[TUHS] More ruminations on terminals
Ron Natalie via TUHS
tuhs at tuhs.org
Fri May 22 00:00:41 AEST 2026
I got started with UNIX, like many, at various Universities. Model
33’s were indeed de rigeur, but they started to be replaced by the LA-36
DecWriters (University of MD put a bunch in because these had APL as an
optional character set and I spent one summer learning APL which I’ve
never used again).
We did have various CRTs including the LSI ADM-1’s (all upper case, but
did have cursor addressing) and later the popular ADM-3. U of M also
had a Tektronix of some sort and the Hazeltine. The latter used tilde
rather than escape for the command character, to get a real tilde on the
screen, you had to send two. This led to a mod in the TTY driver
referred to as “brain-damaged Hazeltine mode” with a source code comment
of “leave poor tilde alone).
While the Model 33 could return the type element to the left in the time
it took for the next 110 baud character to come around, other printers
required addition of delays in the tty driver to accomodate this. The
later Decwriters had the ability to catch up (in addition to printing in
both directions).
Hopkins had a Model 37 in the EE building in the room referred to as
“the KSR room.” This one had a greek box, and it was where most of us
did our NROFF + EQN report generation. The thing knew how to deal with
all those fun ESC 8 and ESC 9 things that nroff liked to send out
without the need for an output filter.
It also had a large NEWLINE key and returned the type box on Thank you
for reaching out. so you didn’t have to have crmod turned on. It was
eventually replaced with a diablo printer which was a bit neater. This
held us until the early eighties when laser printers started to appear.

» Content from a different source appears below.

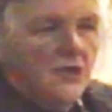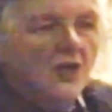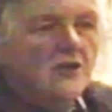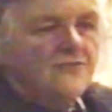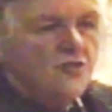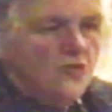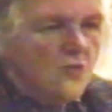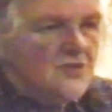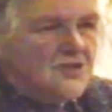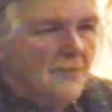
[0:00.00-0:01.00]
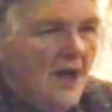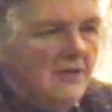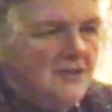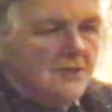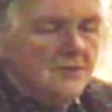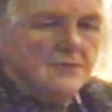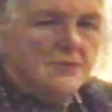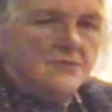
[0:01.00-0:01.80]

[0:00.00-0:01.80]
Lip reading: none of you were Samaritans?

When I was working for Martin Marietta in Denver, I used to peruse the
surplus depot at the company. One day I found an ASR-37 (marked
property of Rocky Flats for some reason). I decided I had to have it,
so it sat in my apartment for some time. I had it on a modem, and it
was amusing because it woulldn’t start the motors until DSR signal from
the modem came on. When the CD line came on it lit up a “PROCEED”
button (an array of buttons on the front of the device much like the
line buttons on a key-station telephone). RS finally took it off my
hands and I think he left it blocking someone’s car in a parking space
at MCI or Sprint or something like that as a hoax.
We spent a lot of time at the Army trying to craft terminal procurements
to get ones we like. Mostly at the time, we wanted to get ones that
put CONTROL next to the A rather than caps lock, but that ended up being
a losing battle.
Our last dedicated UNIX terminals were the AT&T 5620 DMDs, the outgrowth
of the Bell BLiT terminals, aka Jerq (the latter coined by Tom Duff if
I’m remembering, never made it into the official documentation, however
many of the underlying driver code referenced J_ this or that).